Re: 555 - Adjustable duty cycle circuit questions

From: Rubicon (no email)
Date: 07/28/04 

Date: Wed, 28 Jul 2004 06:38:15 GMT

John,

Thankyou for all the information. It's late after an evening of
experimenting and I hope you'll forgive me if I don't post much of a
reply.

I'll make up a circuit diagram of what I've got and understand and
upload it to some space I have for all to look at and comment upon
soon.

Regards,

Andrew.

On Mon, 26 Jul 2004 11:08:07 -0400, John Popelish <jpopelish@rica.net>
wrote:

>Rubicon wrote:
>>
>> John,
>>
>> I have a circuit consuming 3.8mA comtrolling another circuit consuming
>> up to 500mA both from a 9V battey and I thought that the 555 (P.D.M)
>> circuit could increase the batteries "life" by having the first
>> circuit on only a part of the time - half a second on/half a second
>> off.
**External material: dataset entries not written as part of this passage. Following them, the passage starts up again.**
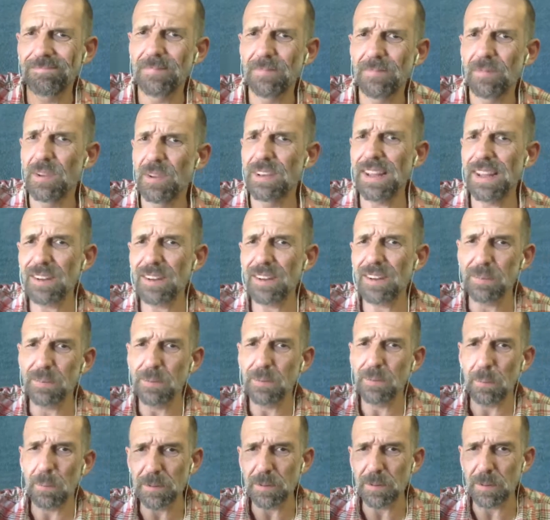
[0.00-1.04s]
entitles them
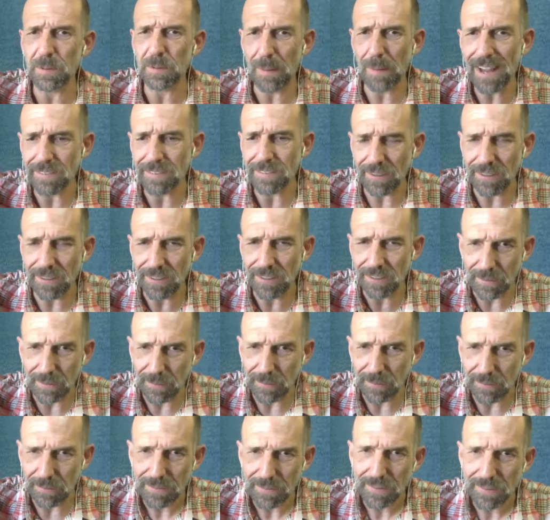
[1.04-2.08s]
to put demands on you.
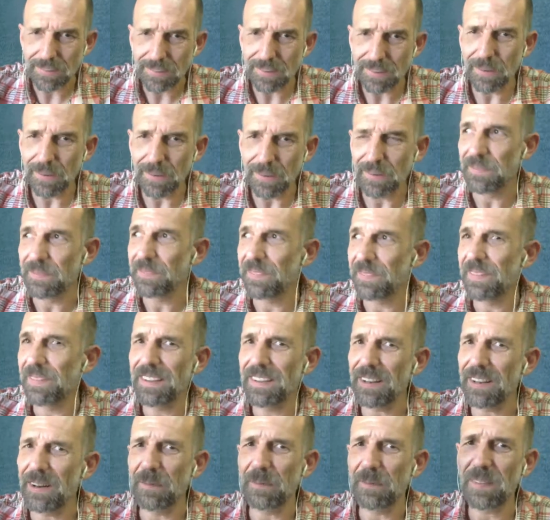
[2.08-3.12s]
So
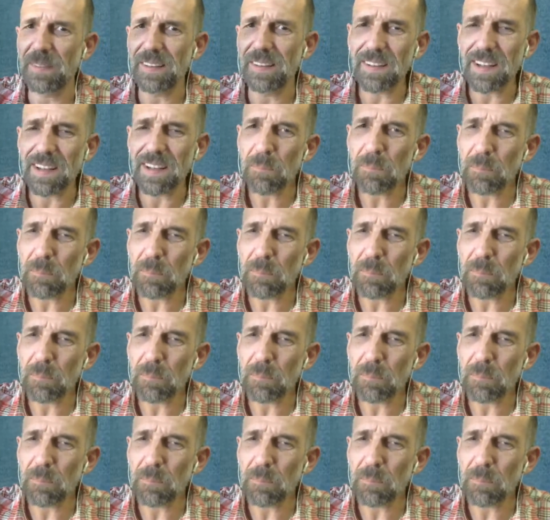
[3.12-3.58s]
you know, they're going to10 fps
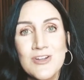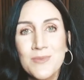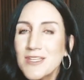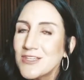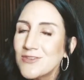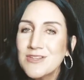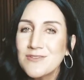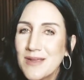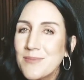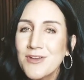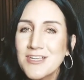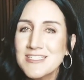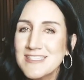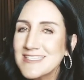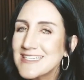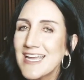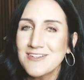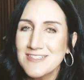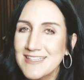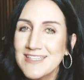normally you can write mortgage in the entire
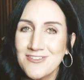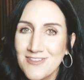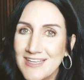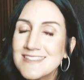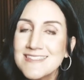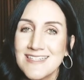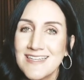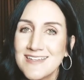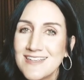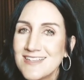state that you're licensed in.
As it consumes 3.8mA I hoped that a CMOS 555 with its 10mA output
>> current source could switch it directly.
>
>It certainly will not provide 10 milliamps with zero voltage drop. but
>the drop may be acceptable. This data ***:
>http://cache.national.com/ds/LM/LMC555.pdf
>specifies no more than a .6 volt drop for pull up with a 5 volt supply
>and a 2 mA load for a pull up resistance of 300 ohms. But with a 12
>volt supply, the pull up voltage drop is no more than 1.5 volts with a
>10 mA load for a pull up resistance of 150 ohms. With a 9 volt
>supply, I would expect a value between these two. Something on the
>order of 200 ohms, perhaps. So a 3.8 mA load would drop about .7 or
>.8 volts across the LMC555 pull up output.
>
>If you could operate your 3.8 mA load during the pull down part of the
>cycle, the LMC555 output resistance would be between 75 and 40 ohms.
>
>> Another problem I have is that the first circuit triggers a CMOS 555
>> to switch on a 3VDC/500mA geared motor for about 15 seconds via a
>> BD139 NPN transistor. The transistor controls a LM317 regulator set to
>> 3VDC out which powers the motor (Motors V+ to LM317 3V+out, Motors V-
>> to transistors collector with LM317 V-). The motor has the required
>> diode and caps and a cap from the LM317 V+out to the transistors
>> emitter. The whole thing works from a 9VDC regulated power supply
>> (wall wart) but not well from a 9V battery. The startup surge of the
>> motor is 500mA then settles to approx 290mA and the geared motor
>> rotates but with less torque. I could adjust the LM317 for more
>> voltage out I suppose.
>>
>> In a previous post when I first started using a 555 and asked
>> regarding the running of a 3VDC motor from a 9V battery and triggered
>> by a 555 John Popelish wrote:
>> *******
>> Simplest and most efficient are two different solutions. A series
>> resistor that sets the speed to about what you need is probably the
>> simplest. The most efficient would be a something like a second 555
>> timer set to mid ot high kilohertz frequency , gated on by the slow
>> 555 described, above, to act as a pulse duty modulator to lower the
>> average voltage applied to the motor. If it puts out a pulse width
>> that is about 1/3 of the total cycle time, the average voltage to the
>> motor will be about 1/3 of the supply voltage, with no intentional
>> losses. And the battery current will average a little more than 1/3
>> of the motor current, extending the battery life, considerably. But
>> you will have ot pay more attention to transistor turn on and turn off
>> times and use a fast diode (Schottky) across the motor to keep the
>> switching losses low.
>> *******
>>
>> Not yet figured out the values for the 555 pulse duty modulators or
>> the transistor. I think that the output of one 555 should be
>> capacitively coupled to the trigger of the next but not sure.
>> Not even sure that the LM317 will like being switched by the 555 and
>> the transistor and what exactly is mid to high kHz frequency? 30kHz+?
>>
>> As always any help is appreciated.
>>
>> Andrew.
>
>If you use a 1/3 duty cycle pulse to drive the 3 volt motor from a 9
>volt source, the average voltage is 3 volts (9 volts 1/3 of the time,
>0 volts 2/3 of the time) so there is no use for the voltage regulator
>at all. The duty cycle replaces the regulator. The difference as far
>as the battery is concerned is that with the regulator, the battery
>current equals the motor current at all times, but with the duty cycle
>version, the battery current equals the motor current only during the
>1/3 on time. During 2/3 of the time, the motor current coasts through
>a flyback diode, and the battery current is zero. So the average
>battery current (over the pulse cycle) is about 1/3 of the motor
>current. A 500 mA motor current is produced with an average battery
>current of about 167 mA.
>When the motor gets going and its current falls to 290 mA, the battery
>current will approach 100 mA. The only reason the battery current
>will not be exactly 1/3 of the motor current is he small power loss in
>the switch and flyback diode.
>
>And there is no reason to do this switching at 30 kHz, except ot make
>the process quiet. 5 to 10 kHz is probably plenty fast to allow the
>motor inductance to hold the current roughly constant during a cycle
>(though you should verify the current ripple before finalizing the
>design). Remember that each switching process adds a bit if loss to
>the operation.
>
>--
>John Popelish